Action item: Below are records with pictures in them. Output exactly the lines from the one with "(631.60 s to 632.60 s)" through the one with "Transcript: used itr.", both included, and leave every picture out; give only those lines.

Recorded data:
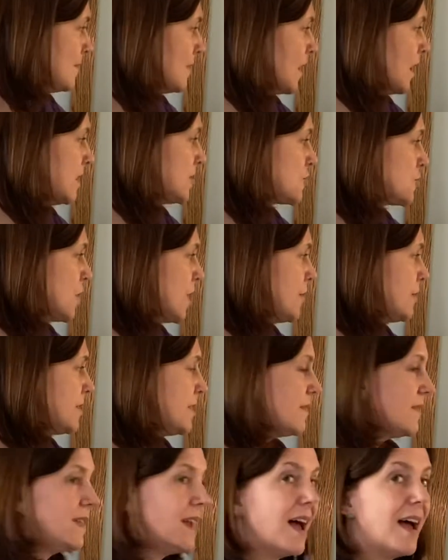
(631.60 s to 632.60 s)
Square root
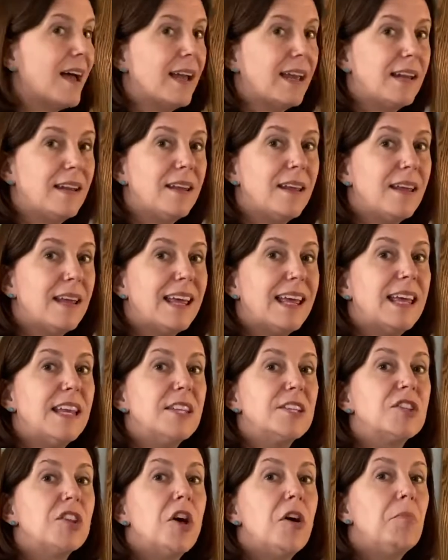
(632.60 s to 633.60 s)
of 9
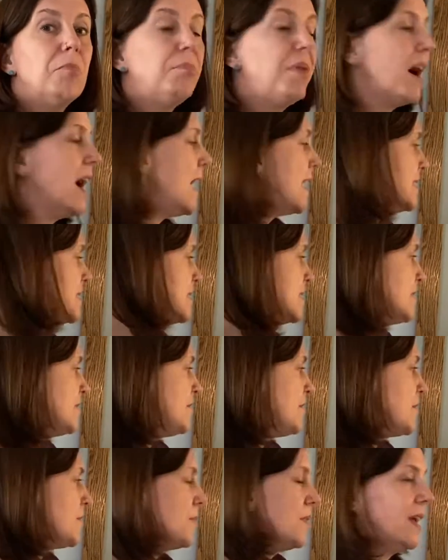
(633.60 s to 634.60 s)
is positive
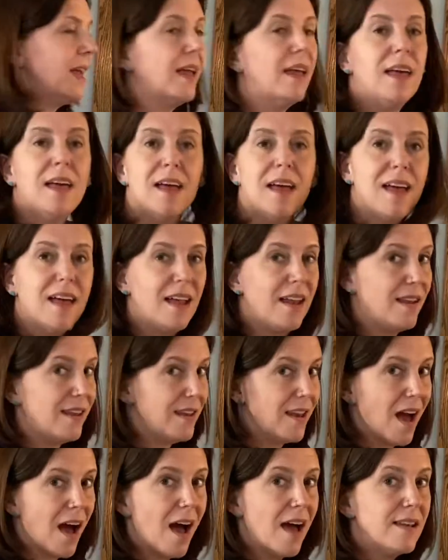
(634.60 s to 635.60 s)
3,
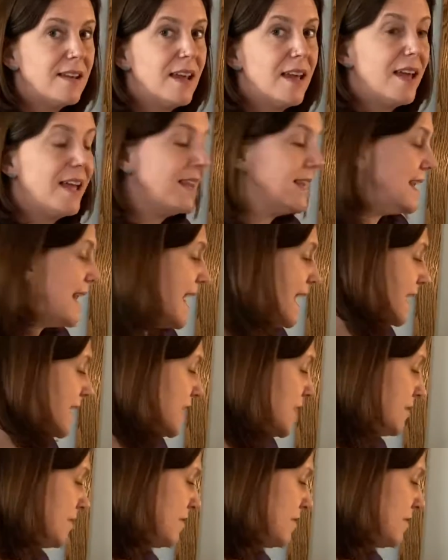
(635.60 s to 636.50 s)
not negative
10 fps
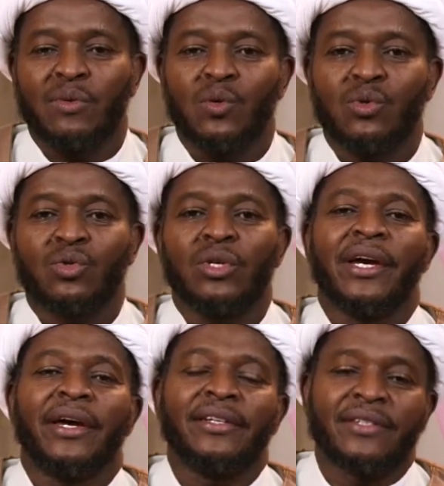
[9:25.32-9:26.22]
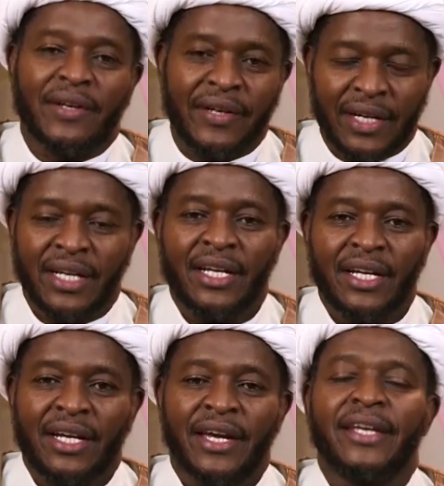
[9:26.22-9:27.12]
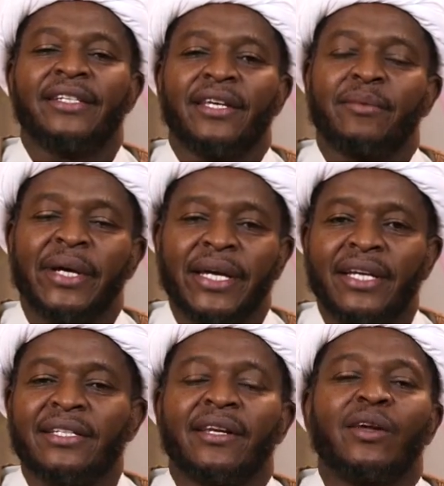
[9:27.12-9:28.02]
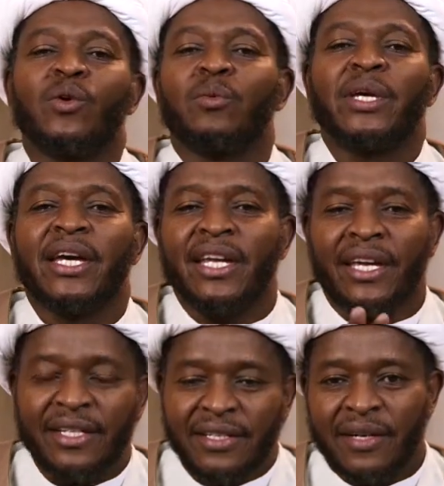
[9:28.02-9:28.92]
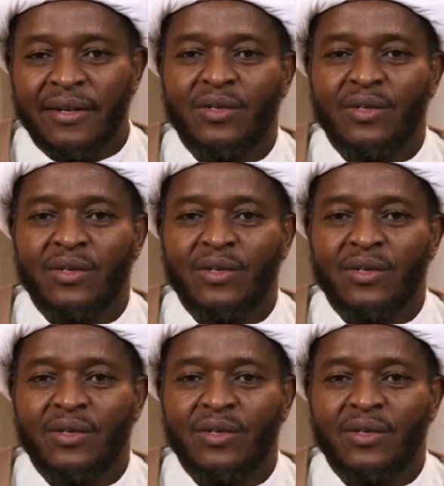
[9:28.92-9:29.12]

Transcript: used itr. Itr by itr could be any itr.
---
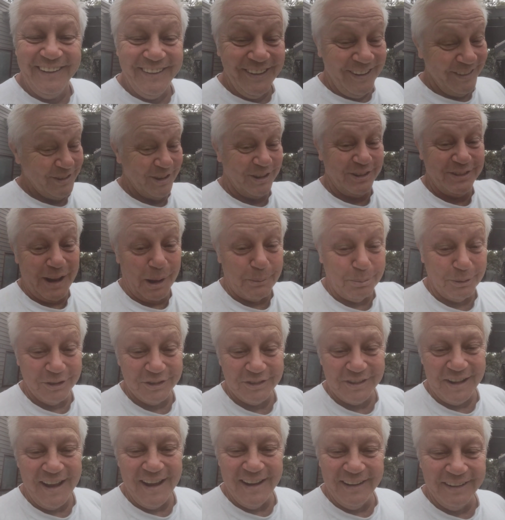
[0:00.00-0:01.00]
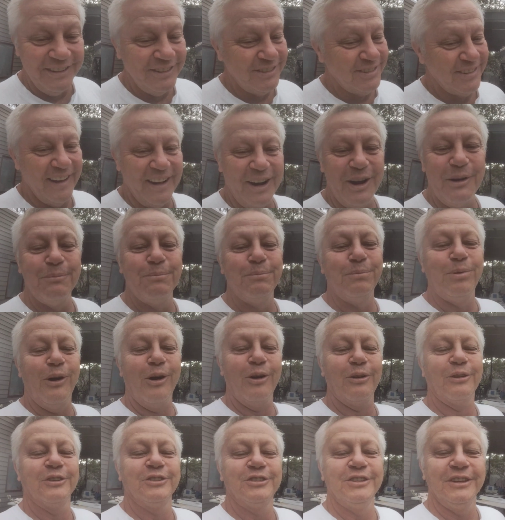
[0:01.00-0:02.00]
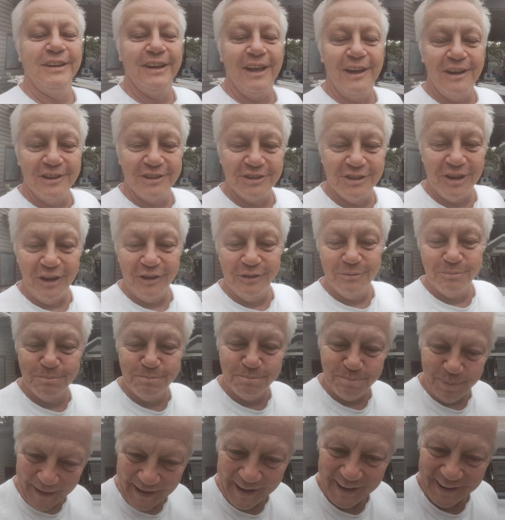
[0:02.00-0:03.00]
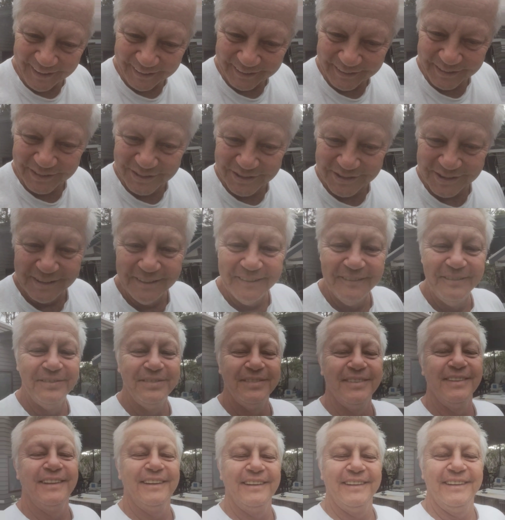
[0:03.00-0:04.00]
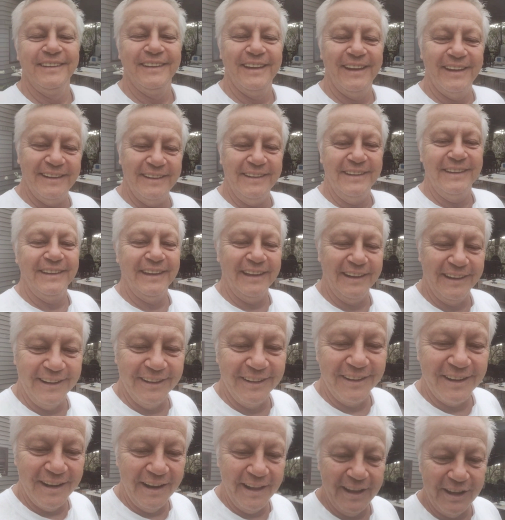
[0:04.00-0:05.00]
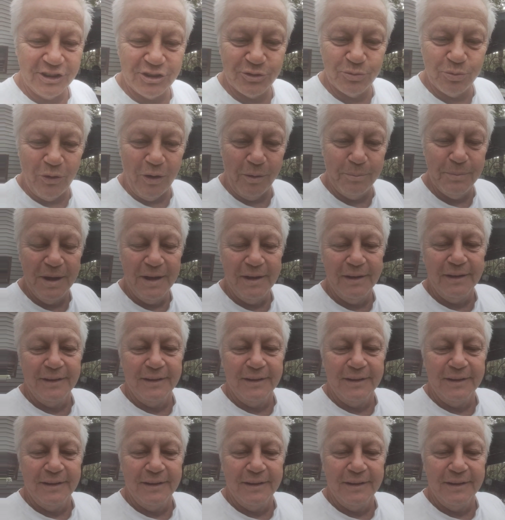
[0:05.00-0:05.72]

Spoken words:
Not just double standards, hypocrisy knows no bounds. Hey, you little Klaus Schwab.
==
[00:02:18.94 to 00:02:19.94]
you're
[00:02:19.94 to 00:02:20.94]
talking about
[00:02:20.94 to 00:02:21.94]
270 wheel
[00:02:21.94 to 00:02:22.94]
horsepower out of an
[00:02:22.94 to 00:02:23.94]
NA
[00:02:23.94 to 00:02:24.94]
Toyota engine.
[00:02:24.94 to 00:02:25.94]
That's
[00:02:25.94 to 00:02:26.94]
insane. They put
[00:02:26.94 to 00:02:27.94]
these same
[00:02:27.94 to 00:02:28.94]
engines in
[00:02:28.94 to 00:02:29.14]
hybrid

Completed task:
(631.60 s to 632.60 s)
Square root
(632.60 s to 633.60 s)
of 9
(633.60 s to 634.60 s)
is positive
(634.60 s to 635.60 s)
3,
(635.60 s to 636.50 s)
not negative
10 fps
[9:25.32-9:26.22]
[9:26.22-9:27.12]
[9:27.12-9:28.02]
[9:28.02-9:28.92]
[9:28.92-9:29.12]

Transcript: used itr. Itr by itr could be any itr.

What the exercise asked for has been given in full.